--- Input data ---

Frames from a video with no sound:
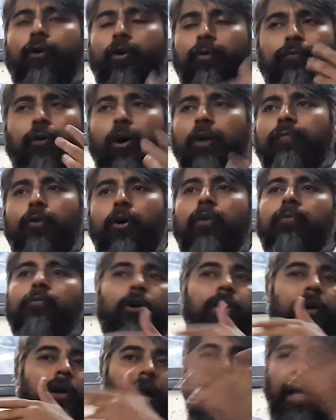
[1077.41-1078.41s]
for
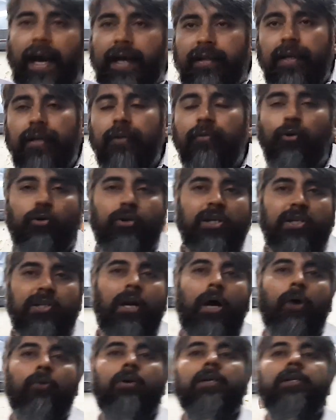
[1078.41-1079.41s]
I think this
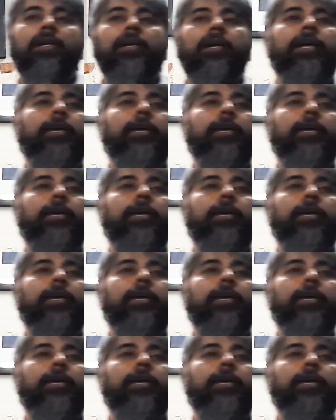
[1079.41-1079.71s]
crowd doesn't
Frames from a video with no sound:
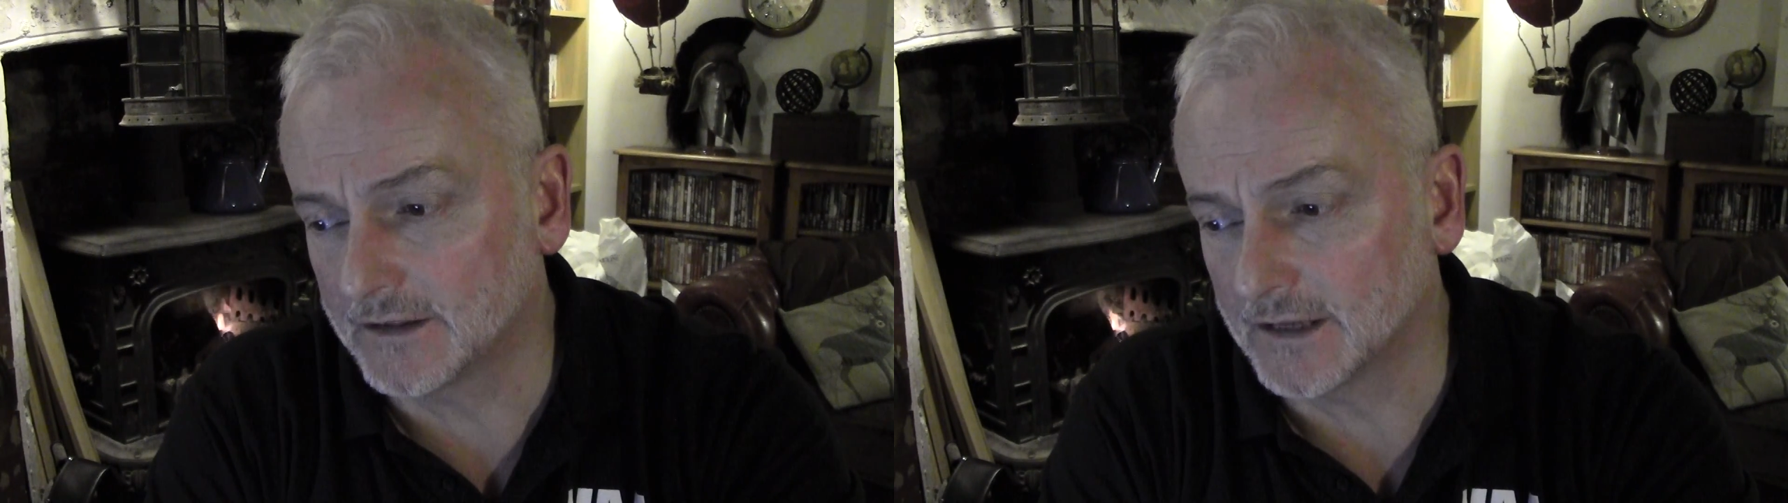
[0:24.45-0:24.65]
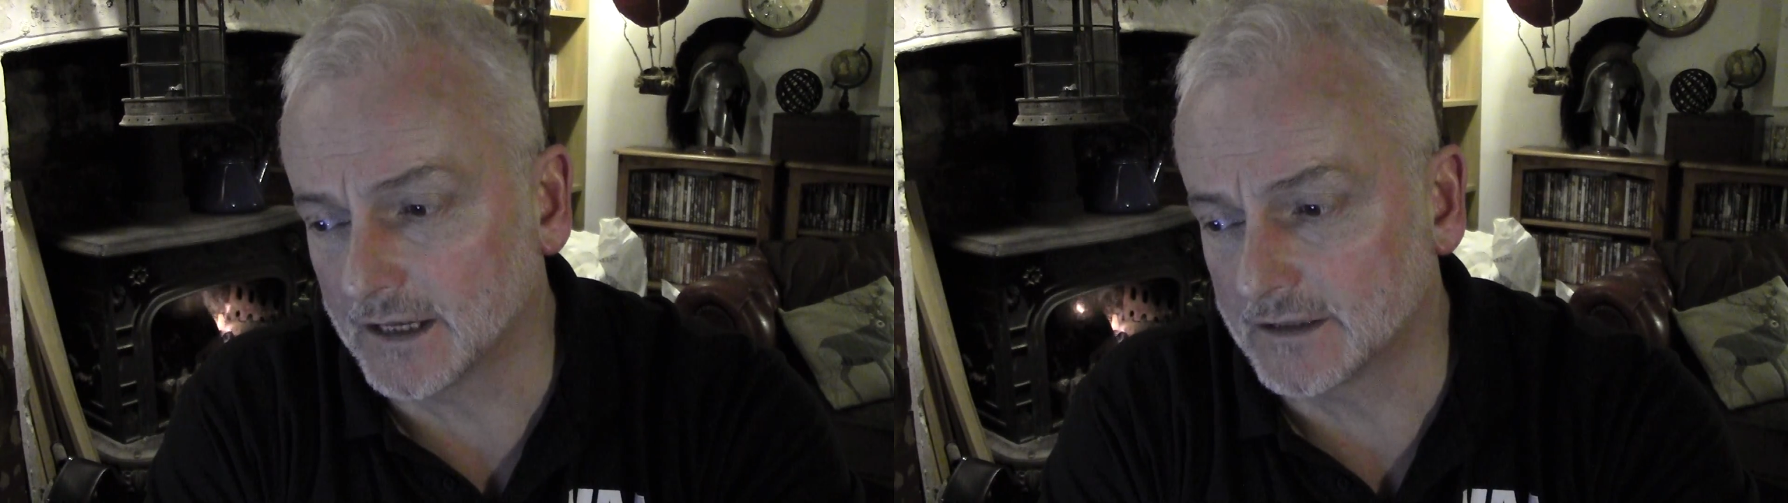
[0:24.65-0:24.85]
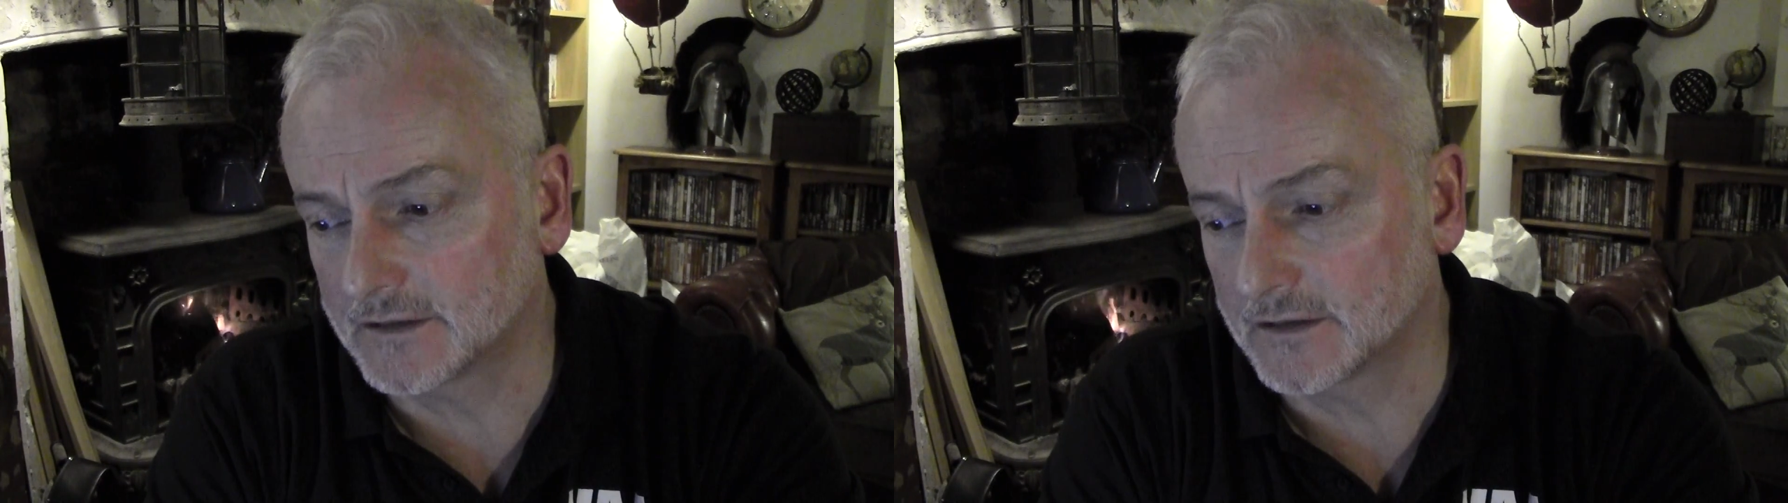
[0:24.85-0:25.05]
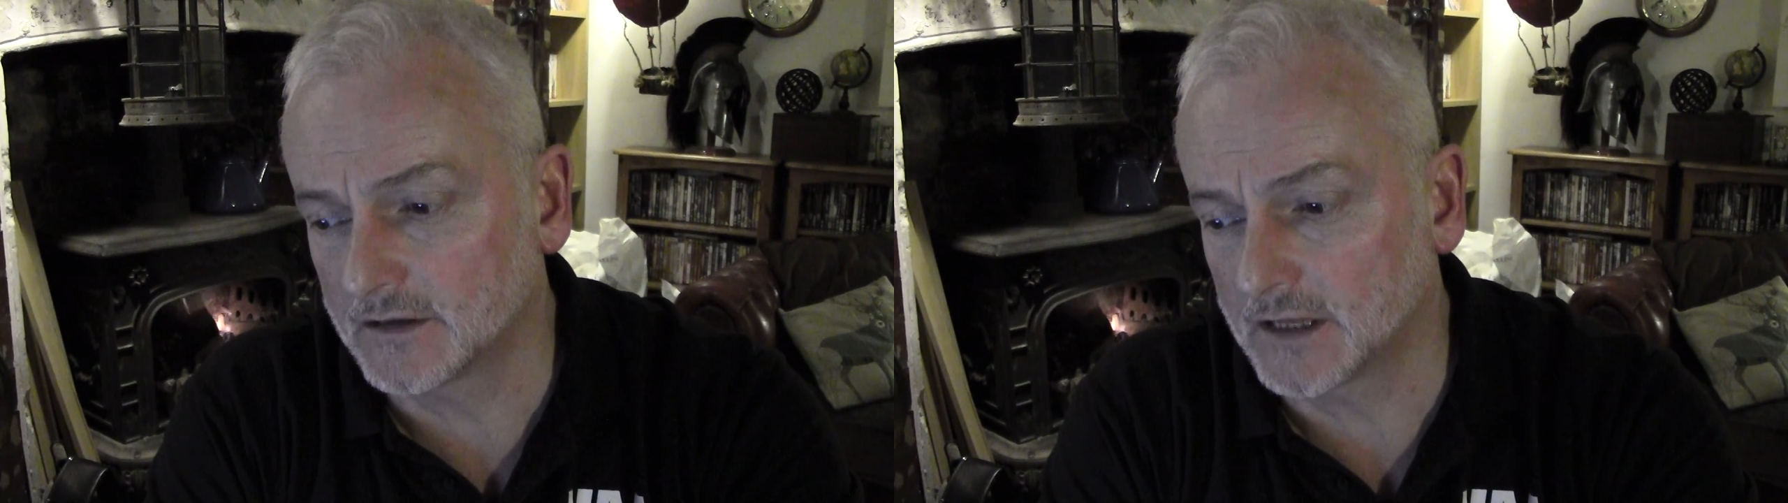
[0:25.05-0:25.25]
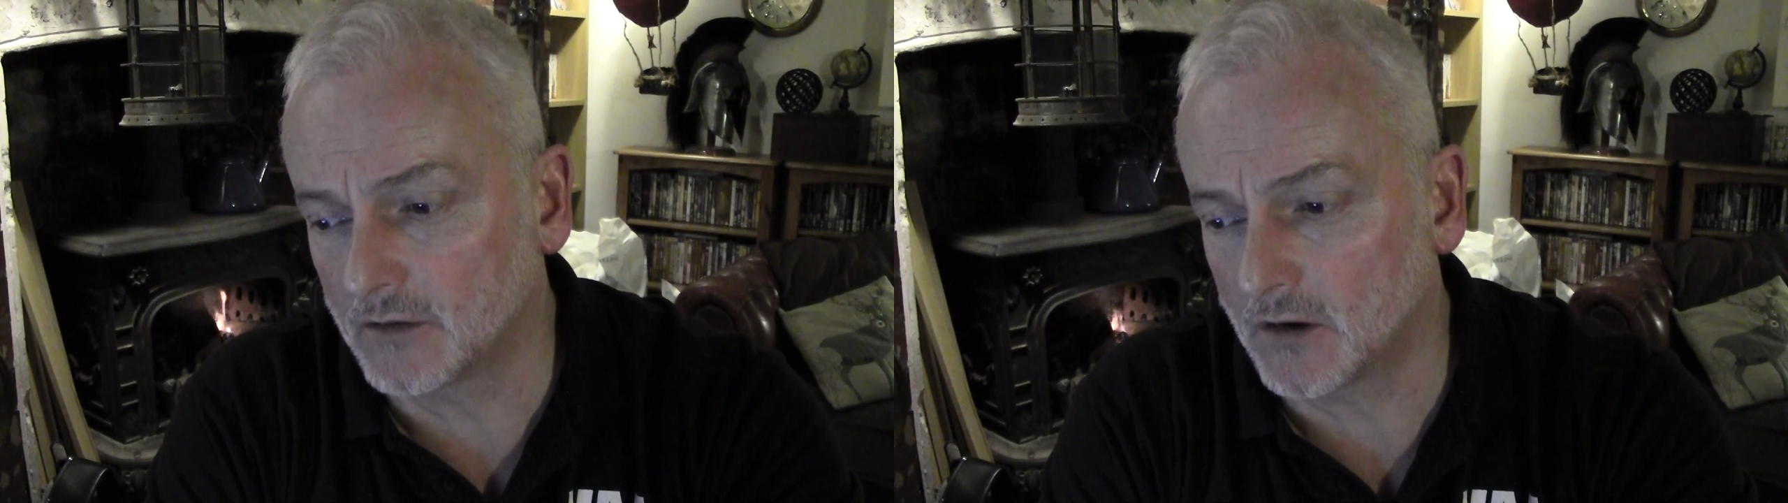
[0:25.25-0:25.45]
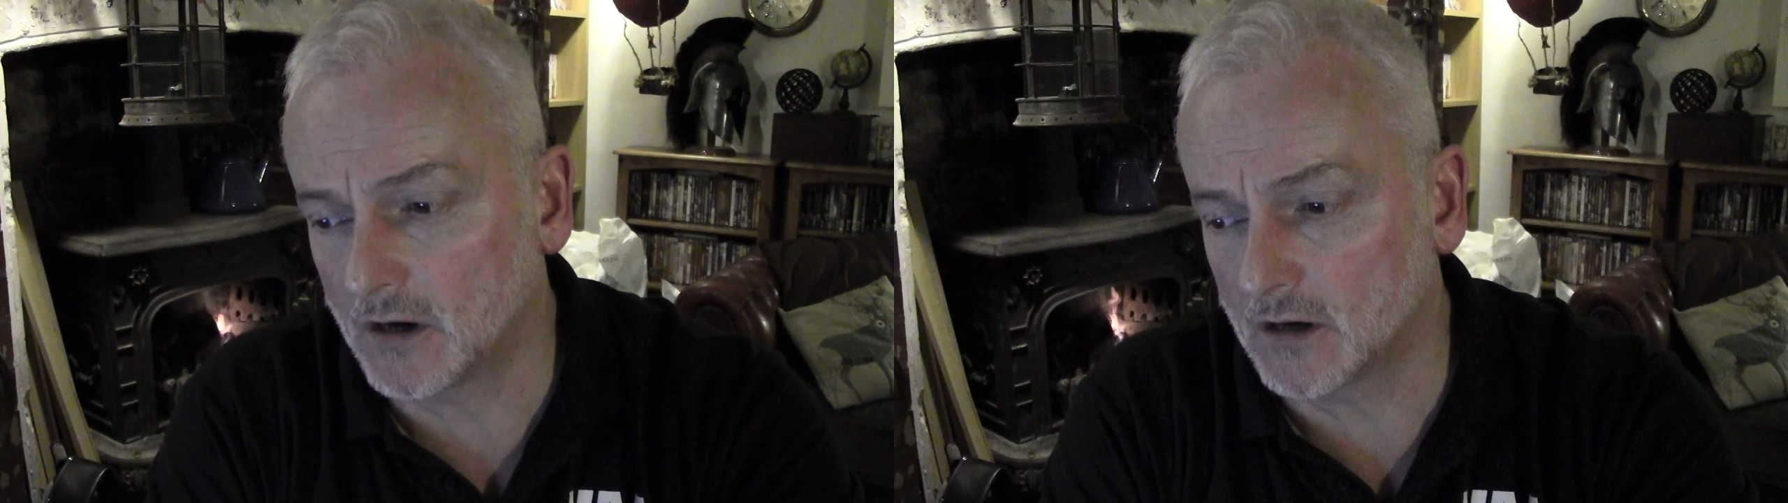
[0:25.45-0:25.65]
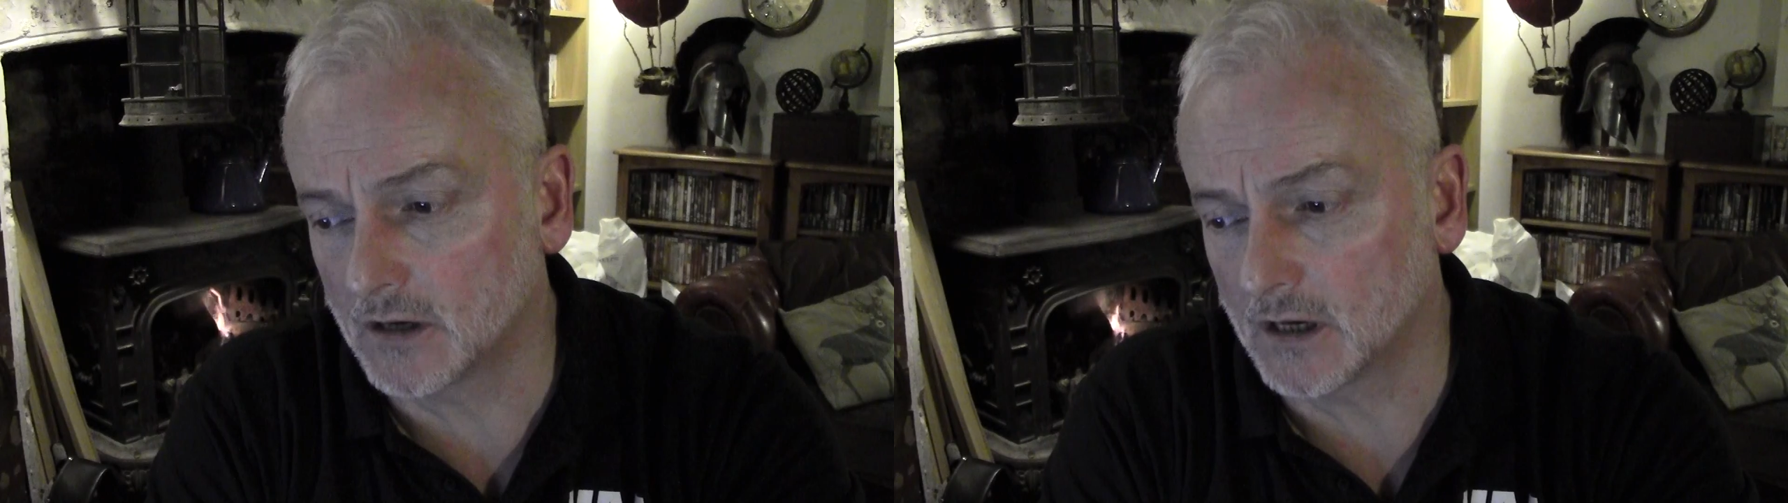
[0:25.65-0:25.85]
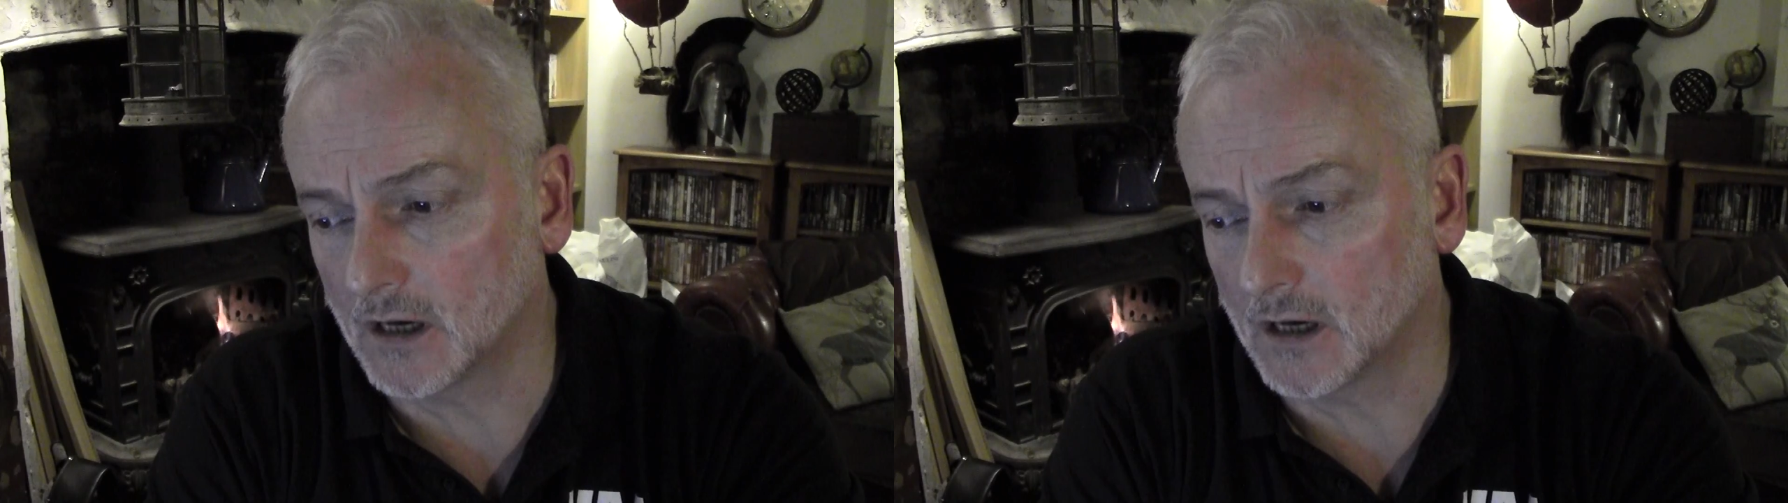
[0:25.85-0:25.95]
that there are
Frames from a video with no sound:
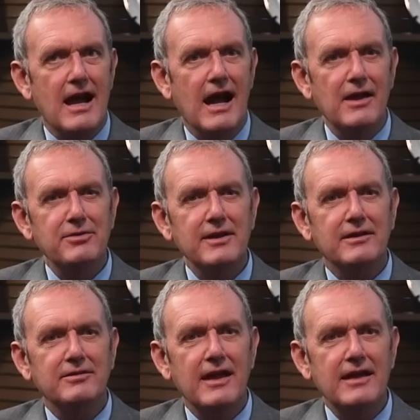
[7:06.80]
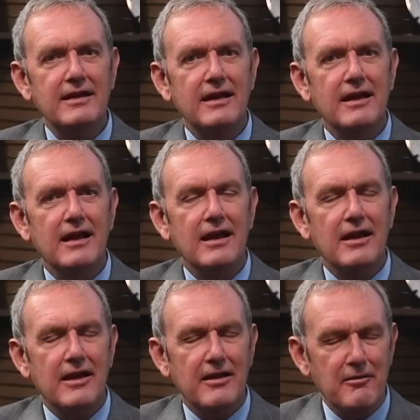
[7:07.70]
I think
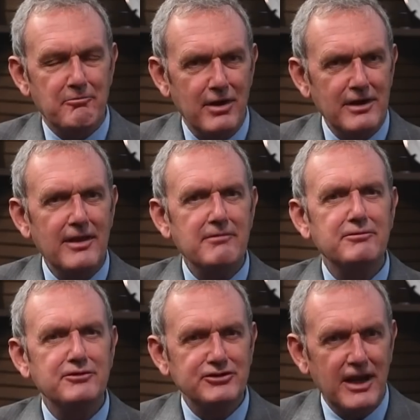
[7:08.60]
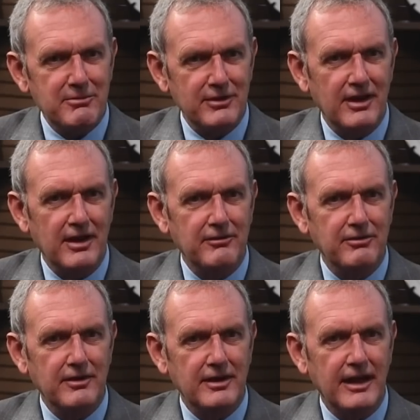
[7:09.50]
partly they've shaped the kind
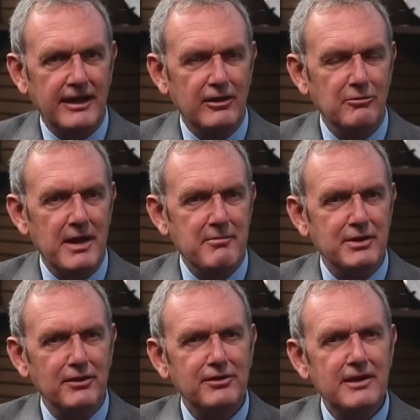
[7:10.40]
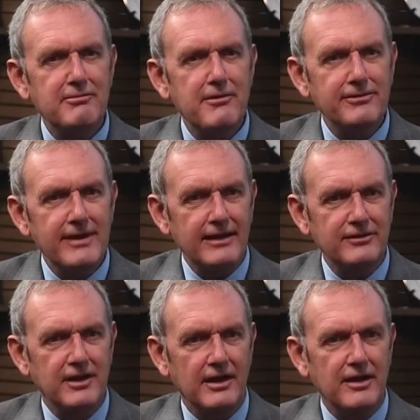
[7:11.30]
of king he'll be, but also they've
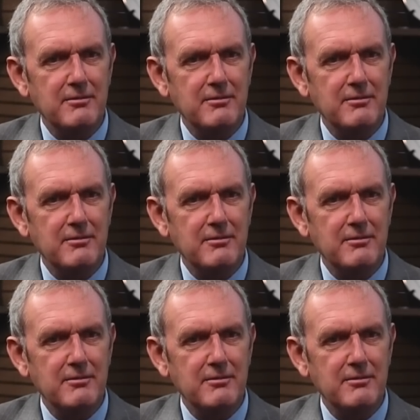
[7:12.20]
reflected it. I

---

Task goal:
Skip the pictures and print each record exactly as it stands.

Result of this task:
Frames from a video with no sound:
[1077.41-1078.41s]
for
[1078.41-1079.41s]
I think this
[1079.41-1079.71s]
crowd doesn't
Frames from a video with no sound:
[0:24.45-0:24.65]
[0:24.65-0:24.85]
[0:24.85-0:25.05]
[0:25.05-0:25.25]
[0:25.25-0:25.45]
[0:25.45-0:25.65]
[0:25.65-0:25.85]
[0:25.85-0:25.95]
that there are
Frames from a video with no sound:
[7:06.80]
[7:07.70]
I think
[7:08.60]
[7:09.50]
partly they've shaped the kind
[7:10.40]
[7:11.30]
of king he'll be, but also they've
[7:12.20]
reflected it. I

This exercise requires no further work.